Stephane Bourgeois – Twenty One Pilots at FEQ
The band pulled the biggest crowd at FEQ 2019, beside Imagine Dragons
Anything concrete you can reveal?
We’re trying take it to another level in terms of experience, and the Terrace and the Manège are a clear step in that direction, as well as the second stage being now closer and easier to walk to from the main stage. There’s another [piece] in that [puzzle], but we first need to sell it and finance it. There’s a lot of work to do, but it can still grow, I do think so.
You do have a curfew, right, so you couldn’t do 24-hours of music programming.
No, but we could perhaps add a stage, at the same time we could start earlier. It’s something we’re going to do on the second weekend, there’s a hip hop day on the second stage, which starts at 3 p.m., that’s a first.
This is definitely a test, we want to see if there’s an appetite. It’s a bold move for us, because this is not how we’ve been doing things for the past 20 years.
If people are showing up early, and if we feel like it’s going to be a huge success, we will try to revisit that and maybe go further in that direction.
– Louis Bellavance
Program director of Festival d’été de Quebec
Where can you usually be found on the festival site?

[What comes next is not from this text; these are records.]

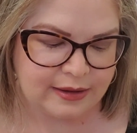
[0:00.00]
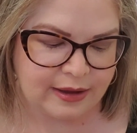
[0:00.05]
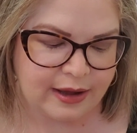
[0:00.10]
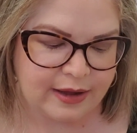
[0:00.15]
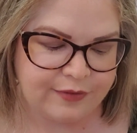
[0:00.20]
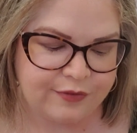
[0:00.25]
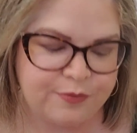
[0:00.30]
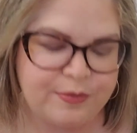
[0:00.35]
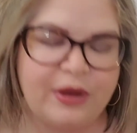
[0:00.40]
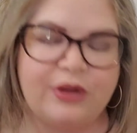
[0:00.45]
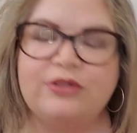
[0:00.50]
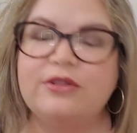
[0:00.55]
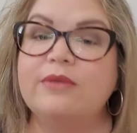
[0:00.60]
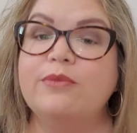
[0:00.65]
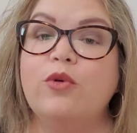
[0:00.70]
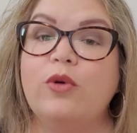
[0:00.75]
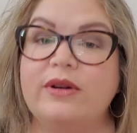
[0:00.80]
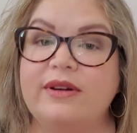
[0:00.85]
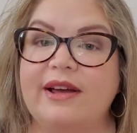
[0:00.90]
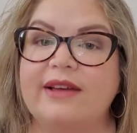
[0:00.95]
I've melted
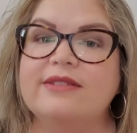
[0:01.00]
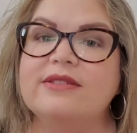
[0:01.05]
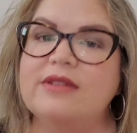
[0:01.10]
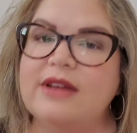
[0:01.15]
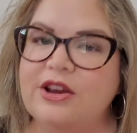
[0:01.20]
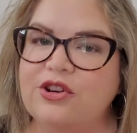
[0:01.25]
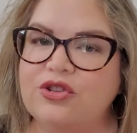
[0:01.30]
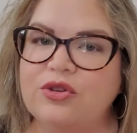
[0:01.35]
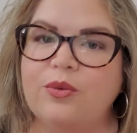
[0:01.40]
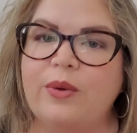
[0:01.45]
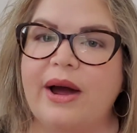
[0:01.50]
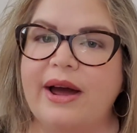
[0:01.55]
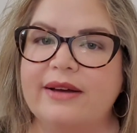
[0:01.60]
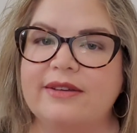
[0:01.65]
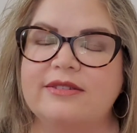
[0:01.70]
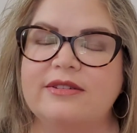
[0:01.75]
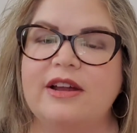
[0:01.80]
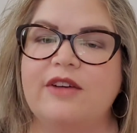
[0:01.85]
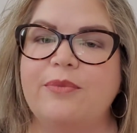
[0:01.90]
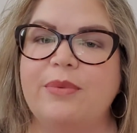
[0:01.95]
more destination
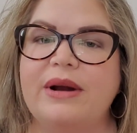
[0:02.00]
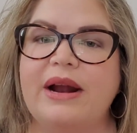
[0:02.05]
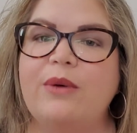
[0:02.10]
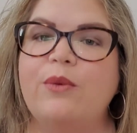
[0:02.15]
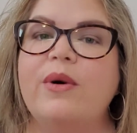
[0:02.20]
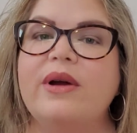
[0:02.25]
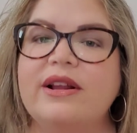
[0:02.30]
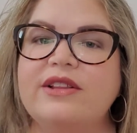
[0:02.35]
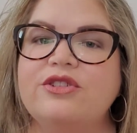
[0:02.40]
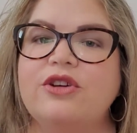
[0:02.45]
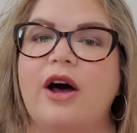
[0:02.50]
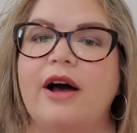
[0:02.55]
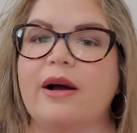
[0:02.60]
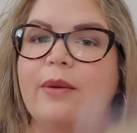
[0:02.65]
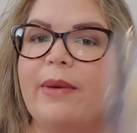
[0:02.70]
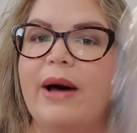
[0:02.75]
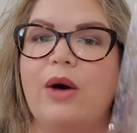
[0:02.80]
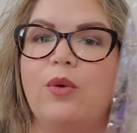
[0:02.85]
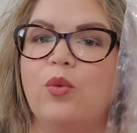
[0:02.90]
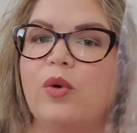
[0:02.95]
wax stuff, but I want to talk
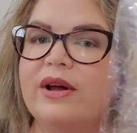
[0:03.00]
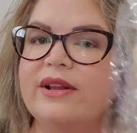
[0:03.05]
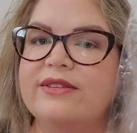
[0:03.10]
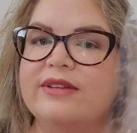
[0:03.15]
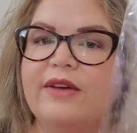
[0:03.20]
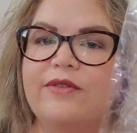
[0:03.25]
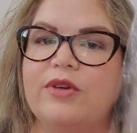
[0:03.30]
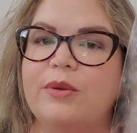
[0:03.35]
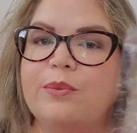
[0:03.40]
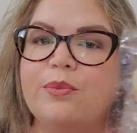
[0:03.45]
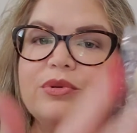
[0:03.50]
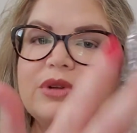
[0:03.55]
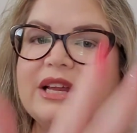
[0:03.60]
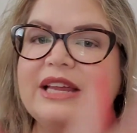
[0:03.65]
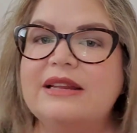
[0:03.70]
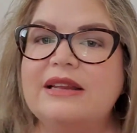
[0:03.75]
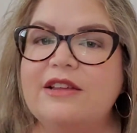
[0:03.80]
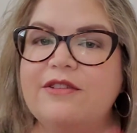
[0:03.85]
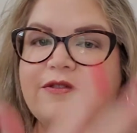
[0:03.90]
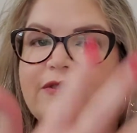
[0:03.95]
about ones I've
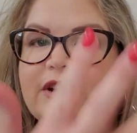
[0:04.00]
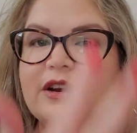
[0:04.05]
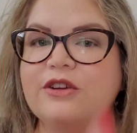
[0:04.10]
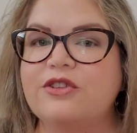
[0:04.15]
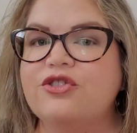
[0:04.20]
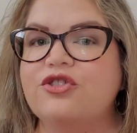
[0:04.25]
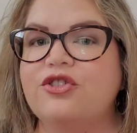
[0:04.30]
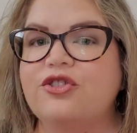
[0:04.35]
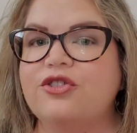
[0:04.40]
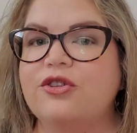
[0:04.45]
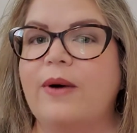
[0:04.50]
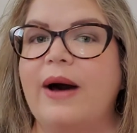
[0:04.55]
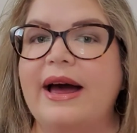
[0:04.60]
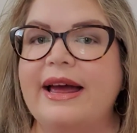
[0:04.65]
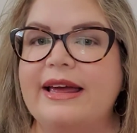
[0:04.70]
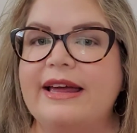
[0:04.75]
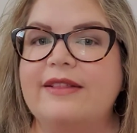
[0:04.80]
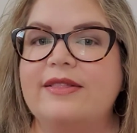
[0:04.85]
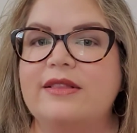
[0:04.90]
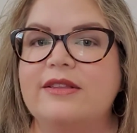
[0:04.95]
completely finished so
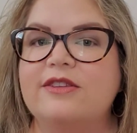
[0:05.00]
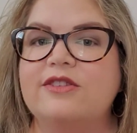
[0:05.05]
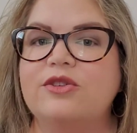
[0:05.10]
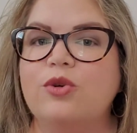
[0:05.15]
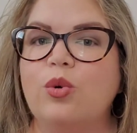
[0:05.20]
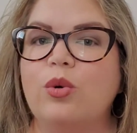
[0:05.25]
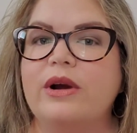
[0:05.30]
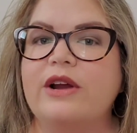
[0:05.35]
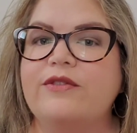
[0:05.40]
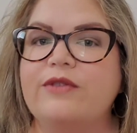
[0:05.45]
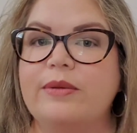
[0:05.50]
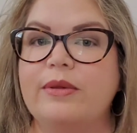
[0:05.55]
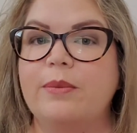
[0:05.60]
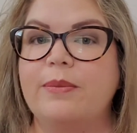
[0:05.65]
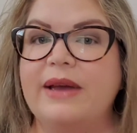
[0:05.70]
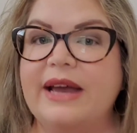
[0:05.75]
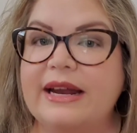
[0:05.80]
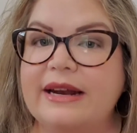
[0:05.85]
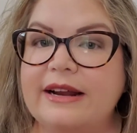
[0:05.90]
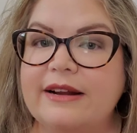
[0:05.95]
I get the story from the
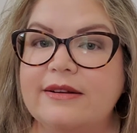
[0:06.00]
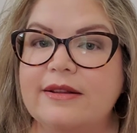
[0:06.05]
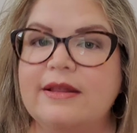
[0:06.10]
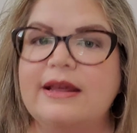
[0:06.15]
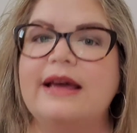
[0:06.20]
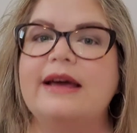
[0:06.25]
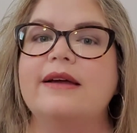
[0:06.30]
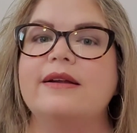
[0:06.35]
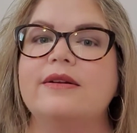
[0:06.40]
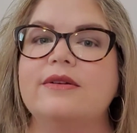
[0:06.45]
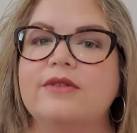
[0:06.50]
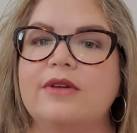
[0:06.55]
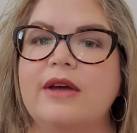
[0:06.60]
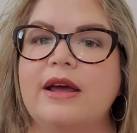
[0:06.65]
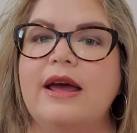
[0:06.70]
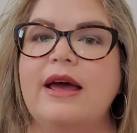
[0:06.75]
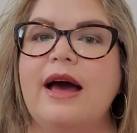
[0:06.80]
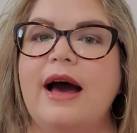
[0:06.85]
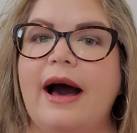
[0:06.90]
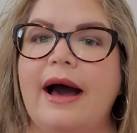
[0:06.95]
beginning to the end.
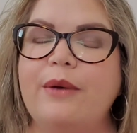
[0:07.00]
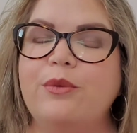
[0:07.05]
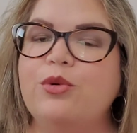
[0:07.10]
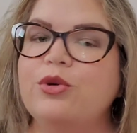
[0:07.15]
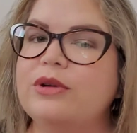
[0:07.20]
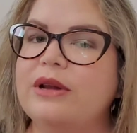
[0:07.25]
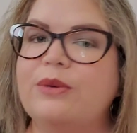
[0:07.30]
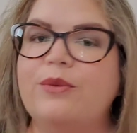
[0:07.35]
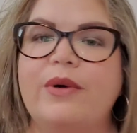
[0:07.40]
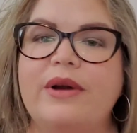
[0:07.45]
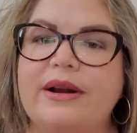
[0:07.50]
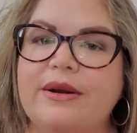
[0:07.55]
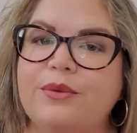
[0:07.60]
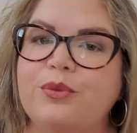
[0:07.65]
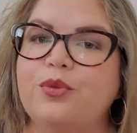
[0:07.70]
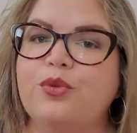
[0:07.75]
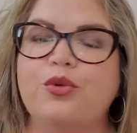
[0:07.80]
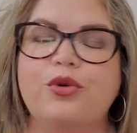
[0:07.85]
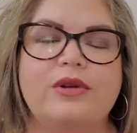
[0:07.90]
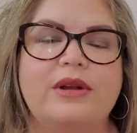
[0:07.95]
I really want to
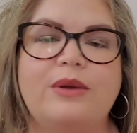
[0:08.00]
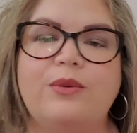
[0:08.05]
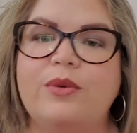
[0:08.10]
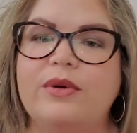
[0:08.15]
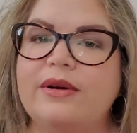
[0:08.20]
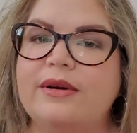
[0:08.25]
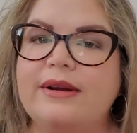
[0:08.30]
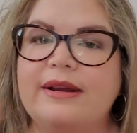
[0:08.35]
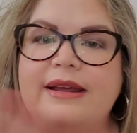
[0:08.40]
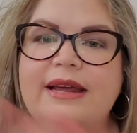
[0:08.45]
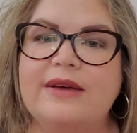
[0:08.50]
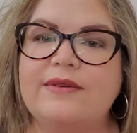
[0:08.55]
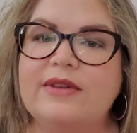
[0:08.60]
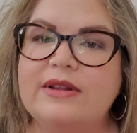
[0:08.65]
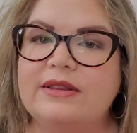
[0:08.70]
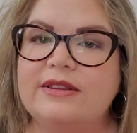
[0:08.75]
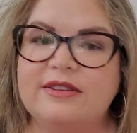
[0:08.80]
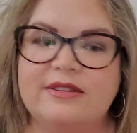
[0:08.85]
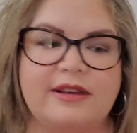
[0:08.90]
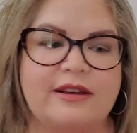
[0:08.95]
really want to give
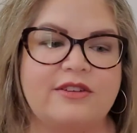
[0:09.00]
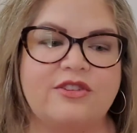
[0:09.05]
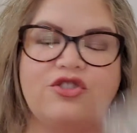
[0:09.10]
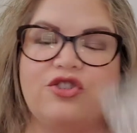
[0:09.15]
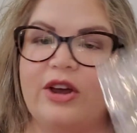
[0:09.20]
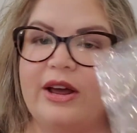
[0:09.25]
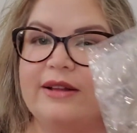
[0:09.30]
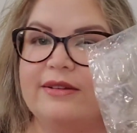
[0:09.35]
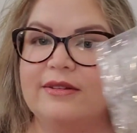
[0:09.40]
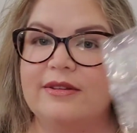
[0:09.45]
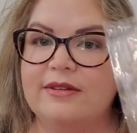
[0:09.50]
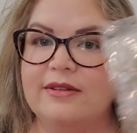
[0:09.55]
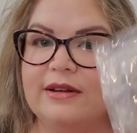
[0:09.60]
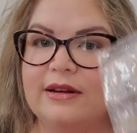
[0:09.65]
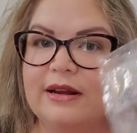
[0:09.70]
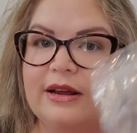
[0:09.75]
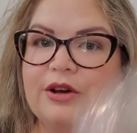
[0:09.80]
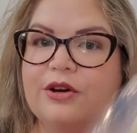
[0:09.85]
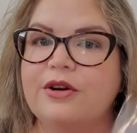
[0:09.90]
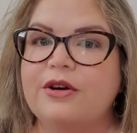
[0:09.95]
it the six chances
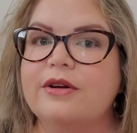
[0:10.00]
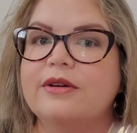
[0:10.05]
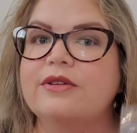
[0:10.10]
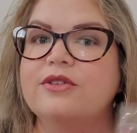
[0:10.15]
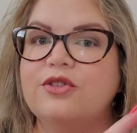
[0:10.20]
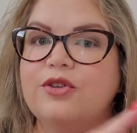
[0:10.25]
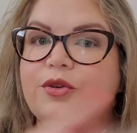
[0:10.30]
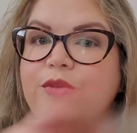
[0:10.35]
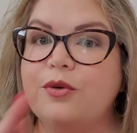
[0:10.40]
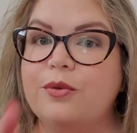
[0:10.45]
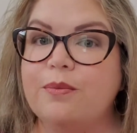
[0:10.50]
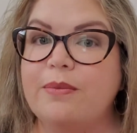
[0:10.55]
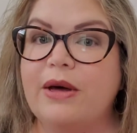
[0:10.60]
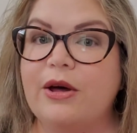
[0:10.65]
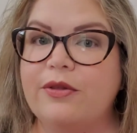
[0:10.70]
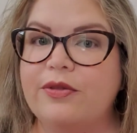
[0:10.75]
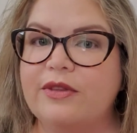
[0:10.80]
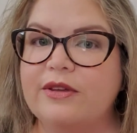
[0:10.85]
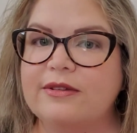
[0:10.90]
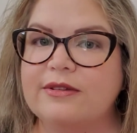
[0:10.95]
in here to
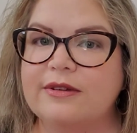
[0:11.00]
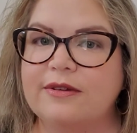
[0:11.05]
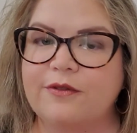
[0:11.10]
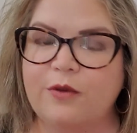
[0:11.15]
melt this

There’s a pro box right at FOH on the main stage. This is where I hang the most. I’m not backstage very often, I never watch shows from the stage. At FOH vision and sound are perfect, so this is where I want to be when I watch a show.
But I’m often just walking. Every other day I’m going to just start on the main field and just walk all the way to the exit, through the crowd, look at the people and hear what they’re saying, and do the same thing on the second stage. Get lost in the field, all by myself, that’s something I do quite often.

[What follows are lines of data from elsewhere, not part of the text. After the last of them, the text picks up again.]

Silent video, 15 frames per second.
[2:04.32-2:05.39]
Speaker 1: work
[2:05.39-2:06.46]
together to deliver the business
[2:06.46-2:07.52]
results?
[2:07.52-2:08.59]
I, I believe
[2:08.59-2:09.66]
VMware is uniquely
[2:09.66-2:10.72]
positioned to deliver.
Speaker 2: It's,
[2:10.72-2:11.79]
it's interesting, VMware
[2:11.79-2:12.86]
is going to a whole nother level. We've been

What became clear during all the shows is that you’ve invested a lot into the sound experience.
Especially at festivals, you often experience sound bleed from one stage to the other. That’s the way it’s designed, it’s not that they’re bad at it, but sound is going to hit you from various stages. It ruins it for me.
So, in here we have one stage on one field, and this is one experience. And if you want to leave you scan out, you go elsewhere and enter another zone.
Sound is super important to us, and it doesn’t just come with a big stage. You have to want it, and want it badly, because it’s very expensive, and have all those relays all the way to the back, so people in the back have the same experience. It’s not easy to do that, but we think it’s important.
Do you have a favorite spot in Quebec when you’re not on the festival site?
I like to be home a lot. I’m often on the road, I get to travel, which is very nice, but I also miss my kids and my girlfriend, so when I’m here I’m very often at home.
But when I do go out, it’s almost always on Saint Joseph Street near Imperial Bell, and all the action around that small area in the Saint-Rock neighborhood it’s the best.
Best small venue in the city?
Well, Imperial Bell, that’s ours. It’s 1,000 cap, so it’s not so small, but I just love the vibe of that venue. I’m still looking for my favorite 200-cap venue, it’s still to come.
What do you do to catch a quiet moment during the festival?
It’s very difficult during the festival. I need to get out of the site and just drive around town in my car on my own.
Do you have a favorite live band of all times?
Oh yeah, Bob Dylan. I mean, favorite artist of all times. Live band? Not so much Dylan lately, but Dylan in the 70s, yes.
In recent history, I think Springsteen is the best live act out there. And his counterpart would be Florence + the Machine, she’s insane. She’s so, so good.
Have they played the festival yet?
None of them yet. Still on the wish list.
What made this FEQ edition special?
I love this year, because I think we’re being bold, and pushing hard, and trying stuff. Tons of new stuff is happening in the same year, we’re not like, ‘it’ll be enough to move the second stage.’ No, we’re like ‘let’s move the second stage, add the Manège Militaire as a new venue, book an entirely new concert series there, and book it boldly with big bands.
I think it’s a year where we’re being very aggressive, and I love it. I think the people that are used to Festival d’été are like: ‘oh my god, these guys will never rest.’ And that’s what I want to hear.